PROBLEM DESCRIPTION: Give back exactly the lines from the one holding "(1065.53 s to 1066.53 s)" to the bottom of the material, both included, and nothing more. No pictures.

INFORMATION SHOWN:
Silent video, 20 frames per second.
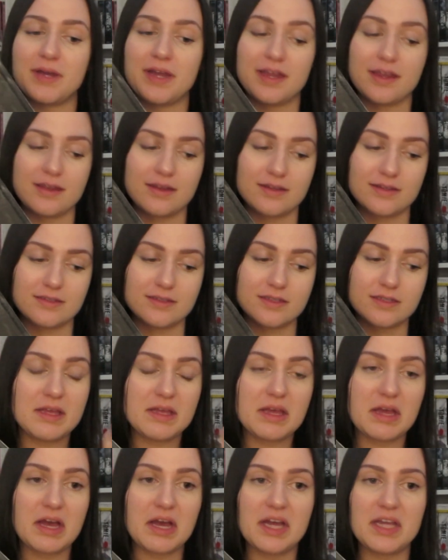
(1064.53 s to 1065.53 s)
and
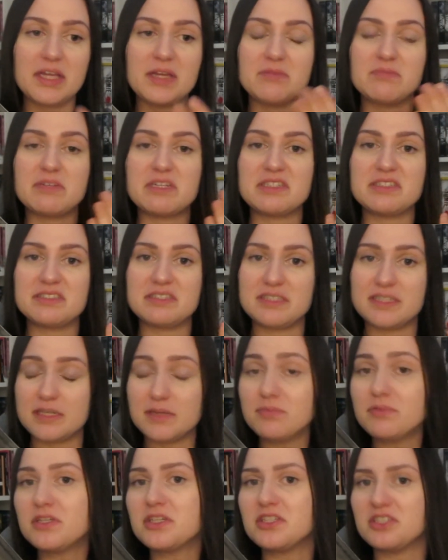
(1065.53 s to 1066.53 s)
I am
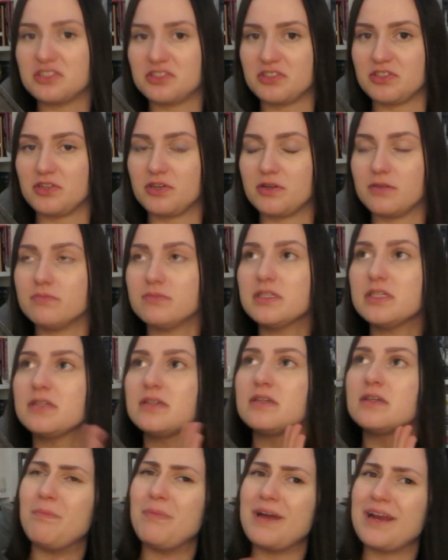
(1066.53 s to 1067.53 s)
deeply disturbed,
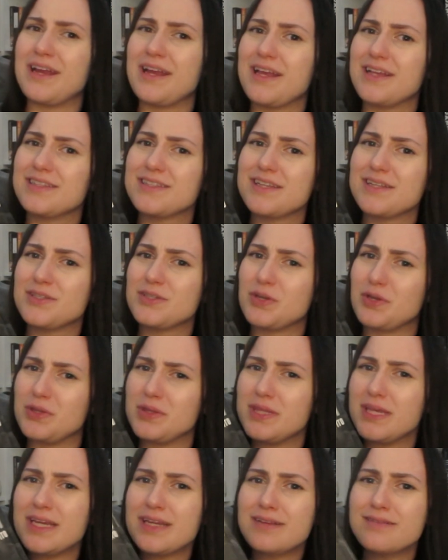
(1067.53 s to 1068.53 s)
but I guess that's a good
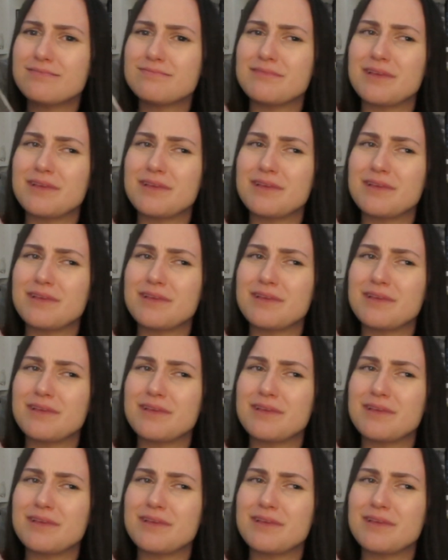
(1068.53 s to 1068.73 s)
thing.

THE COMPLETED TASK:
(1065.53 s to 1066.53 s)
I am
(1066.53 s to 1067.53 s)
deeply disturbed,
(1067.53 s to 1068.53 s)
but I guess that's a good
(1068.53 s to 1068.73 s)
thing.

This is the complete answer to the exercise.